Amblymelanoplia costata

Scientific classification
- Kingdom: Animalia
- Phylum: Arthropoda
- Class: Insecta
- Order: Coleoptera
- Suborder: Polyphaga
- Infraorder: Scarabaeiformia
- Family: Scarabaeidae
- Genus: Amblymelanoplia
- Species: A. costata
- Binomial name: Amblymelanoplia costata Dombrow, 2022

= Amblymelanoplia costata =

- Genus: Amblymelanoplia
- Species: costata
- Authority: Dombrow, 2022

Species of beetle

Amblymelanoplia costata is a species of beetle of the family Scarabaeidae. It is found in South Africa (Western Cape).
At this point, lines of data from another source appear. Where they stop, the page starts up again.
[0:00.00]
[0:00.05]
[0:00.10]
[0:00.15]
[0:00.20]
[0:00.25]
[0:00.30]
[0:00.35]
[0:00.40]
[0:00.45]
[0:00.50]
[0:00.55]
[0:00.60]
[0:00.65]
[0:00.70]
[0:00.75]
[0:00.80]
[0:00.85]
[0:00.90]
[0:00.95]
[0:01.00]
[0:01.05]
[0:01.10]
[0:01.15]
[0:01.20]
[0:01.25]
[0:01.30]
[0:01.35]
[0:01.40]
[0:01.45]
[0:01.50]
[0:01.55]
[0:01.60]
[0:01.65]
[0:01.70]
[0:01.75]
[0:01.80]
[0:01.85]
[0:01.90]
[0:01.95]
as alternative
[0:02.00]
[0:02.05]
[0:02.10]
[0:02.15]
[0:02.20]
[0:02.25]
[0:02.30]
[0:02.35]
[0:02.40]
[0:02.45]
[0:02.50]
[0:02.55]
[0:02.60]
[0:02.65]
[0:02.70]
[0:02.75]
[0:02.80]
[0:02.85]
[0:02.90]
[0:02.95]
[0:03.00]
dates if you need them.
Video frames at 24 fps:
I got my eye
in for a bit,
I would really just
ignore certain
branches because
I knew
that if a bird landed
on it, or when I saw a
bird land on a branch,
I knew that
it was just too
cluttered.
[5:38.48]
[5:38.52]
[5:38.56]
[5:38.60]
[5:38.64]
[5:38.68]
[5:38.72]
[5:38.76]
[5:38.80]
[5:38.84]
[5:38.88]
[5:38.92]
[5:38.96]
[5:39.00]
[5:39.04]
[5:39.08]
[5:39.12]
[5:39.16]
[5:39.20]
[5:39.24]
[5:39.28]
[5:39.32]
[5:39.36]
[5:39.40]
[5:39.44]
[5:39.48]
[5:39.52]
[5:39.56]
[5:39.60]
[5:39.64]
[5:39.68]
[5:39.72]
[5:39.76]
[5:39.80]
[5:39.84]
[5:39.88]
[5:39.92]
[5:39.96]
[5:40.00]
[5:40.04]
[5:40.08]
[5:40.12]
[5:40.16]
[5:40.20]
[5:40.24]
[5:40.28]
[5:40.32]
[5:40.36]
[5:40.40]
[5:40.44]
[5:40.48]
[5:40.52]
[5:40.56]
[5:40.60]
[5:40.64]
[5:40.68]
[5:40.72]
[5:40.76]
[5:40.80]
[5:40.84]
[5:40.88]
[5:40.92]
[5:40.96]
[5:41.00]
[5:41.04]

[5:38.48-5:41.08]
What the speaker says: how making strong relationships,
The habitat consists of Peninsula Shale Renosterveld.

== Description ==
Adults reach a length of about 11.3–11.6 mm. They are mostly dull black. The clypeus and the head have black setae. The pronotum has pale-brown setae, some white scales at the posterior margins and black setae on the lateral and anterior margins. The elytra have pale-brown and black setae, as well as some white scales at the anterior margin.

== Life history ==
The recorded host plant is Berkheya armata.

== Etymology ==
The species name is derived from Latin costa (meaning ridge) and refers to the longitudinal costae on the elytra.